Austin Society to Oppose Pseudoscience
Human beings have probably enjoyed telling and listening to ghost stories for as long as human beings have had a language. Its fun to be frightened when one knows one is really safe after all, hence the popularity of horror films and horror fiction. The body of a dead human being is almost instinctively frightening to most people cold, stiff, with ghastly color and terrible blankness of expression. To enhance ones fright further, one need only imagine the body becoming somehow reanimated, yet retaining the essential features of death including the additional horror of decay and decomposition.
Ghost stories offer one step up in sophistication from the walking dead. Ghosts are more insubstantial, and better suited to the average living room, than animated corpses. Paperback book sales indicate that ghost stories are more popular today than ever before, especially if the book gives the impression that the story really happened. The haunted house is a standby of paperbacks, film and TV as the 20th century nears its end, and is as sure-fire a theme as it has ever been.
Actual, real-life reports of ghosts have a great deal in common with reports during the past 40 years of flying saucers. Just as a light or glow in the sky, whatever its real cause, becomes a flying saucer to anyone who has just been reading about them in the papers, so an unusual sound in a dark house at night, whatever its real cause, becomes a ghost to anyone who has read or heard enough ghost stories. As in the case of the flying saucer sightings, scientists find little to work with when they investigate ghost sightings. Somehow nothing ever happens while the scientists are around, and they find themselves left with the eyewitness testimony of others, contradictory descriptions, and meaningless evidence such as broken dinnerware.

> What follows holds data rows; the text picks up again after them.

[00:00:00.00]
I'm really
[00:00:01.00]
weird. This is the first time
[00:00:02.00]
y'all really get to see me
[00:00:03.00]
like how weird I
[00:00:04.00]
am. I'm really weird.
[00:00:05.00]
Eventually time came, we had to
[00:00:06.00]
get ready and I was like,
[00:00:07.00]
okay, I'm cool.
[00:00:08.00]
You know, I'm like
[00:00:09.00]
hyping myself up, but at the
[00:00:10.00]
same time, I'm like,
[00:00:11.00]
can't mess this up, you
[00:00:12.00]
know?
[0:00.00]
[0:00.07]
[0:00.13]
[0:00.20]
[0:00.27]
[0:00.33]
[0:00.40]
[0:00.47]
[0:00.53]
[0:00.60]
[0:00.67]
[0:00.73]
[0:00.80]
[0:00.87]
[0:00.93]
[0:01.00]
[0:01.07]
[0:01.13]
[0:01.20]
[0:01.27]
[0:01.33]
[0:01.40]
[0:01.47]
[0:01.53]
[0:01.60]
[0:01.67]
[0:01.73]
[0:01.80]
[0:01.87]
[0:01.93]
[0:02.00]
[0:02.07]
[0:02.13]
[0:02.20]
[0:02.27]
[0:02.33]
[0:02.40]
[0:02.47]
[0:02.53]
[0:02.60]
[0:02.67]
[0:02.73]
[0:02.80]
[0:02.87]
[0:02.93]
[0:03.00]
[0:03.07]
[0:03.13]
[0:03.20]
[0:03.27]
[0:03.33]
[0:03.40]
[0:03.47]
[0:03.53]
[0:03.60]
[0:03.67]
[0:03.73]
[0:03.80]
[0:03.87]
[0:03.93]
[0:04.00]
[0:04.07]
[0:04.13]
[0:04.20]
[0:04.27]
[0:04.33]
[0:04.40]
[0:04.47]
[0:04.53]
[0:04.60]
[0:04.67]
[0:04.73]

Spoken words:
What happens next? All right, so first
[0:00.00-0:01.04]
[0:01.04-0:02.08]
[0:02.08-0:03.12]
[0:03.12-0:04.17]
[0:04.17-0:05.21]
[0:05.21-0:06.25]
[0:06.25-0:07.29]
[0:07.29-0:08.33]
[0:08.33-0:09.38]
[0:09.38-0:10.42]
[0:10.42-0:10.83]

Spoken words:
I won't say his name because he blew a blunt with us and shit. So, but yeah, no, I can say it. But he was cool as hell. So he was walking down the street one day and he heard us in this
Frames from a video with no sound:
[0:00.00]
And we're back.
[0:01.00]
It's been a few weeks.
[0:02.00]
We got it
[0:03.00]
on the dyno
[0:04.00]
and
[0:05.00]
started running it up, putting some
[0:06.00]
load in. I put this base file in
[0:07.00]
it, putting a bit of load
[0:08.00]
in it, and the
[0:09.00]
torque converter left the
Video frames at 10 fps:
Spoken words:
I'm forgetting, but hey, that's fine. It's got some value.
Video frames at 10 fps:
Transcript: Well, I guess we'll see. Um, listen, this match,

The pitfalls that ghost stories offer for well-meaning investigators is illustrated in a classic way by the fate of the magnum opus of Englands 19th century Society for Psychical Research, the 2-volume, 1,300-page Phantasms of the Living, published in 1886. The aim of this work was to collect cases in which, for instance, an individual, at the time of death, is seen as an apparition by relatives and friends hundreds or even thousands of miles away, and the sighting is exhaustively documented by letters, diaries, or multiple simultaneous witnesses. In almost every case in the book the relatives were said to have documented the apparition before having heard actual confirmation of the individuals death. But, as usual, the facts turned out to be quite different. In a devastating article published in 1887, A. Taylor Innes revealed that in not one of the cases collected did there exist any letter or document written at the time by anyone involved. This kind of discovery has been made over and over by diligent investigators. Ghost stories grow in the telling, and trivial everyday events quickly grow into signs, portents, and phantasms of whatever important event is worth spinning a tale about.
A more recent example is the so-called Amityville Horror, the subject of several books and at least two awful movies. The best-known book on the topic is by a novelist named Jay Anson. On its dust jacket tit is proclaimed a true story, although all the other works listed by Anson are fiction. Independent investigators, however, found that not a single detail of the supposedly real events in this 201-page book which could be checked independently was correct. They also found that Anson never visited the house or carried out any sort of journalistic investigation of the alleged incidents involving the haunting of a five-member family by the ghost of a murderer. A detailed analysis of the book by Robert L. Morris shows it to be a tissue of deliberate fabrications, faulty memories, and tall tales. (See references.)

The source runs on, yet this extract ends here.